The Department of Health and Human Services (“HHS”) Office of Inspector General (“OIG”) recently released its Semiannual Report to Congress (“Report”), summarizing OIG’s activities for the six-month period ending on March 31, 2015.

The Report highlights OIG’s accomplishments over the first half of FY 2015, including OIG’s expected recoveries of over $1.8 billion, comprised of approximately $544.7 million in audit receivables and $1.26 billion in investigative receivables. Over the same period, OIG reported 486 criminal actions against individuals and entities that engaged in crimes against HHS programs and 326 civil actions, including false claims cases, unjust-enrichment lawsuits, civil monetary penalties settlements, and administrative recoveries related to provider self-disclosure matters. OIG also reported exclusions of 1,735 individuals and entities from participation in Federal health care programs.

In addition, the Report emphasizes the efforts and accomplishments of the Health Care Fraud Prevention and Enforcement Action Team (“HEAT”), a collaborative program between HHS and the Department of Justice launched in 2009. OIG reports that efforts by the Medicare Fraud Strike Force teams—now a core component of HEAT—resulted in charges filed against 69 individuals or entities, 124 criminal actions, and $163 million in investigative receivables over the reporting period.
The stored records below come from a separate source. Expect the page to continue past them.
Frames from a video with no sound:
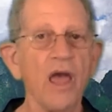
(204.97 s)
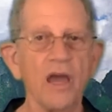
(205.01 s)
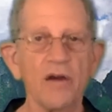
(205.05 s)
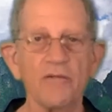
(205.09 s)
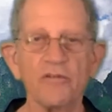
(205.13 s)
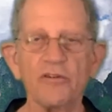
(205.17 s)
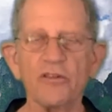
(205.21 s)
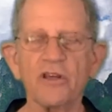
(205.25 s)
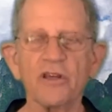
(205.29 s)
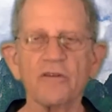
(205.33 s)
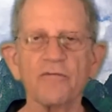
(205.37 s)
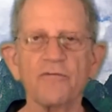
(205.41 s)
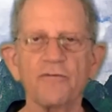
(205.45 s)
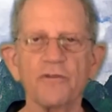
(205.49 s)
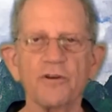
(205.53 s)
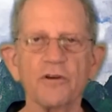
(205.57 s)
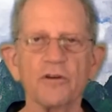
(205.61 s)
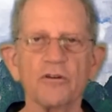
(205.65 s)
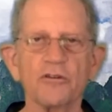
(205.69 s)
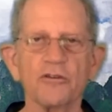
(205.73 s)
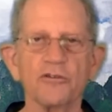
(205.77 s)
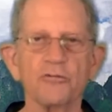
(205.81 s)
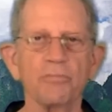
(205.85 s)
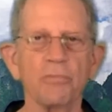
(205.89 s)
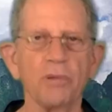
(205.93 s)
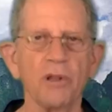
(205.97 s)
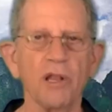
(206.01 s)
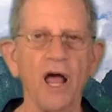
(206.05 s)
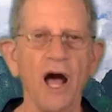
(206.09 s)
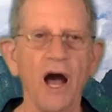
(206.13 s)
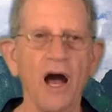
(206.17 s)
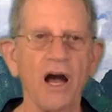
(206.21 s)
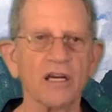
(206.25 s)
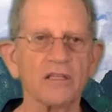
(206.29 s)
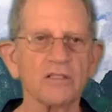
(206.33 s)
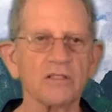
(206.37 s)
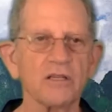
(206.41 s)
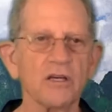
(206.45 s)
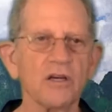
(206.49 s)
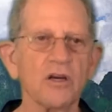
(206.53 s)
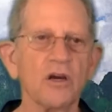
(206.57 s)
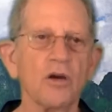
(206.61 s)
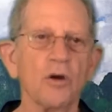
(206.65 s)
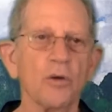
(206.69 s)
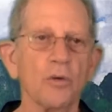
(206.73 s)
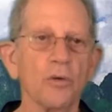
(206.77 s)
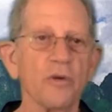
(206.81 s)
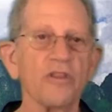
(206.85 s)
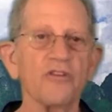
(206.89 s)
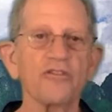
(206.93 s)
Everything feels blocked,
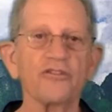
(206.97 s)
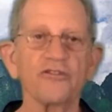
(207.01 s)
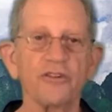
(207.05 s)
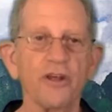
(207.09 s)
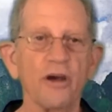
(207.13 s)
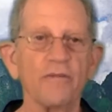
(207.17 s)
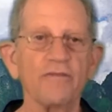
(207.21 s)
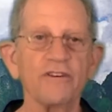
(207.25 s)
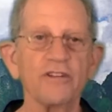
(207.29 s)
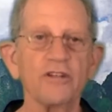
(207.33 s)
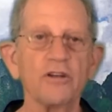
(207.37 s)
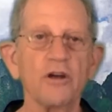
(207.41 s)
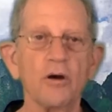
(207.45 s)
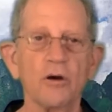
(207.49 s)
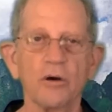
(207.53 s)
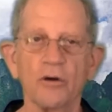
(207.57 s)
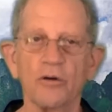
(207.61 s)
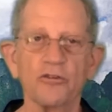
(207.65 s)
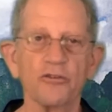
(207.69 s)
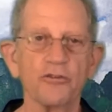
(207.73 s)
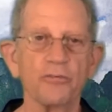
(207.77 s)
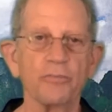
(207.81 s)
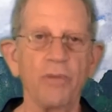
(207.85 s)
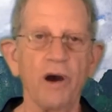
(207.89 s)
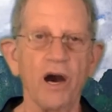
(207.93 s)
with a stuffy nose,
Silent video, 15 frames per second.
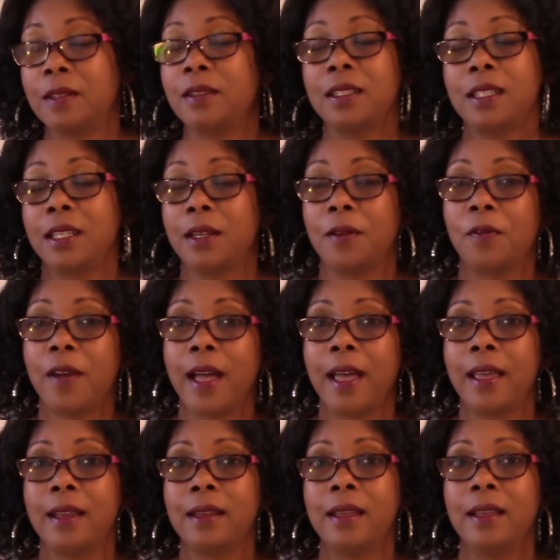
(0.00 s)

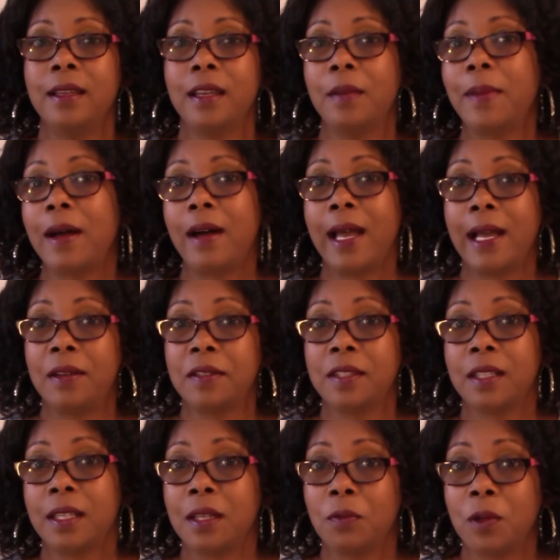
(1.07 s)
terrified about how
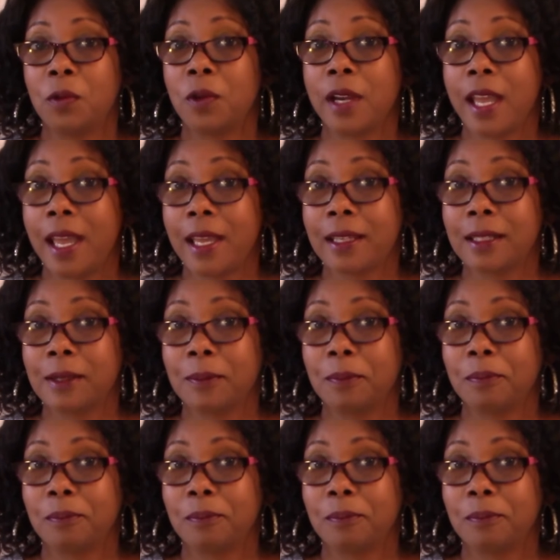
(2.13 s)
Sonny will react.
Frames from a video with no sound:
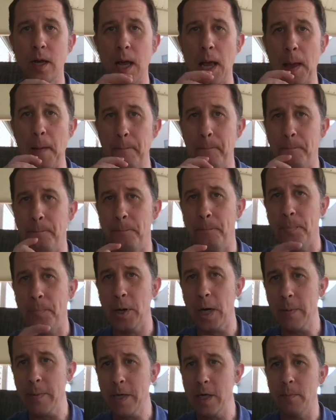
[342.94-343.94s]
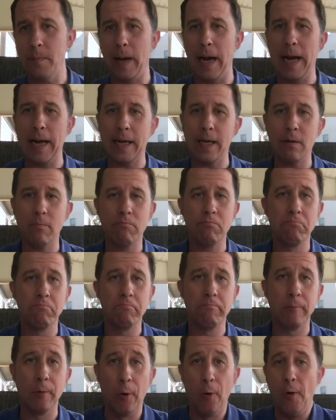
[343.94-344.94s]
and put them in your pocket,
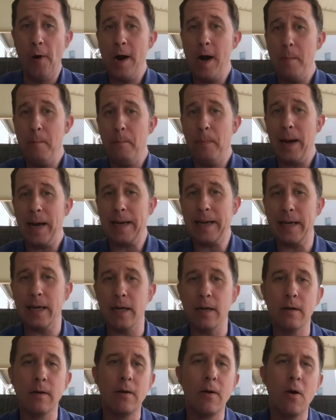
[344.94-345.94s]
or in a bucket,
Among HEAT’s accomplishments, OIG reports a Strike Force investigation into Roslyn Dogan, the co-owner of Serenity Center of Baton Rouge, and manager and marketer for Shifa Community Mental Health Center. HEAT developed and presented evidence at trial that Dogan and her co-conspirators recruited Medicare beneficiaries to attend programs at Serenity and Shifa who did not qualify for services, and for whom the services were either medically unnecessary or never provided. Dogan was sentenced to 7-and-a-half years in prison and ordered to pay $43.5 million in restitution.
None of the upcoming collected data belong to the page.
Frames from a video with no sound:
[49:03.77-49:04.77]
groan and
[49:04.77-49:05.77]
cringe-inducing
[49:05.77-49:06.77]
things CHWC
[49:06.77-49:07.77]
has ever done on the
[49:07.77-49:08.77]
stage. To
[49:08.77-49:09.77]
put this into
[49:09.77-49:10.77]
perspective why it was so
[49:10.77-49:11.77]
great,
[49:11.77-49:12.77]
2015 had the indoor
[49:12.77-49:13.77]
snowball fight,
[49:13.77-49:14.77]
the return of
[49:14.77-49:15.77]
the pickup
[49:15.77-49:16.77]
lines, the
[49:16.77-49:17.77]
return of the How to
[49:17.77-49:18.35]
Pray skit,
Further, the Report compiles and summarizes the various individual reports OIG published over the first half of FY 2015 regarding its efforts to reduce waste or inefficiency in the Federal health care programs. One such study focused on what OIG believed to be questionable Medicaid billing for certain pediatric dental services in Indiana. In that study, the OIG identified 95 dental providers who appeared to be extreme outliers regarding amounts paid to them per child, the number of services provided per day, and the high relative frequency of certain procedures. These providers collected $30.5 million for pediatric services in 2012. The OIG recommended increased monitoring of dental providers and other efforts to address questionable billing practices.
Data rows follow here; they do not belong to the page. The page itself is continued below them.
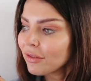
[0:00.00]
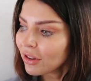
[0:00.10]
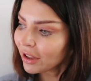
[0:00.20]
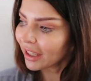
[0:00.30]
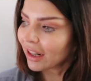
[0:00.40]

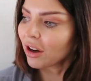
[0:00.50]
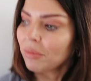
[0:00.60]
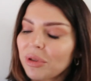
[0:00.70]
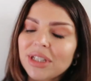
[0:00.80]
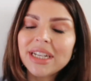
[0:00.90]
vlogging
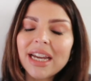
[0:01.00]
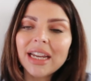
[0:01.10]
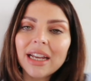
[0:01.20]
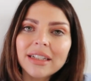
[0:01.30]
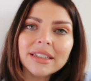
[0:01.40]
on Monday,
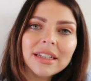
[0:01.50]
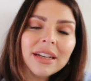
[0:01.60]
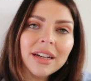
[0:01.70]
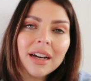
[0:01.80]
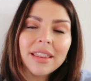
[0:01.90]
and
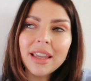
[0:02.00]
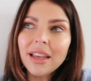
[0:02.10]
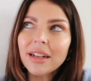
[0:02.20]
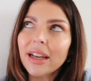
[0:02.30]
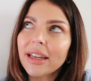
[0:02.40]
I
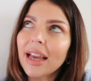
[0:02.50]
think like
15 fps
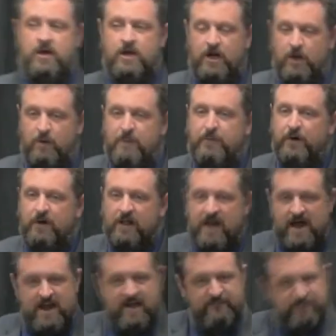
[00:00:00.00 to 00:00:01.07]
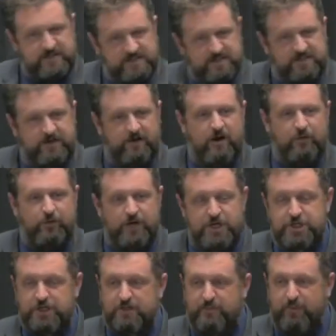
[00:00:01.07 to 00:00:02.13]
You know, we put a lot of emphasis here on
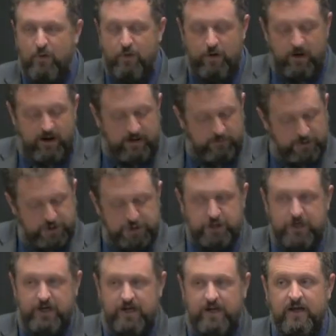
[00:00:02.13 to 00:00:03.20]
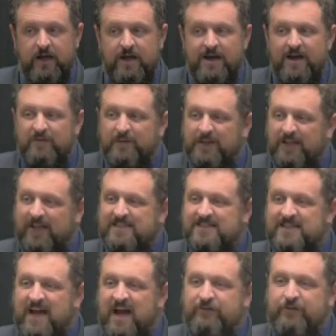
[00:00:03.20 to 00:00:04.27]
reaching the poor, and we should, but
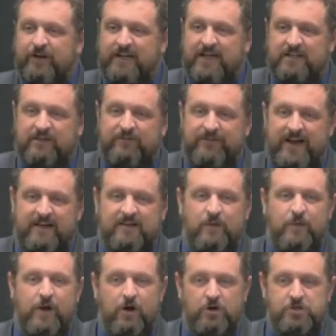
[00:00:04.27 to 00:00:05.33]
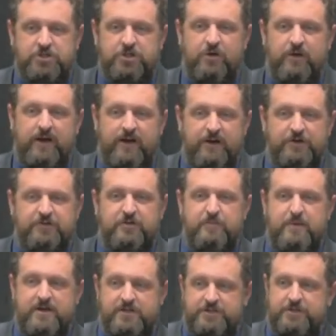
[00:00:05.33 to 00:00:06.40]
let's not forget the fact that we also are here to
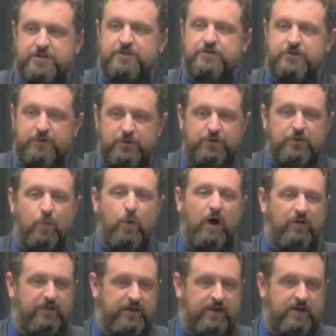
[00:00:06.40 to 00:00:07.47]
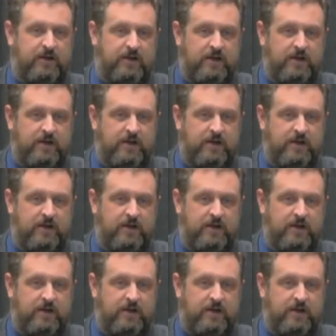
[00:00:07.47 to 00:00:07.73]
minister to the wealthy.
Hope Foster, chair of Mintz Levin’s Health Care Enforcement Defense Group, noted that “the report confirms what we have seen in our defense practice.  Along with its enforcement partners, the OIG has been actively and aggressively pursuing and seeking to sanction those that it believes are violating the law and squandering the nation’s limited health care resources. It should be reviewed by everyone who deals with the federal healthcare programs to obtain a full understanding of the breadth of the government’s enforcement activities, especially as it underscores the need for robust compliance programs to avoid becoming the subject of such scrutiny.”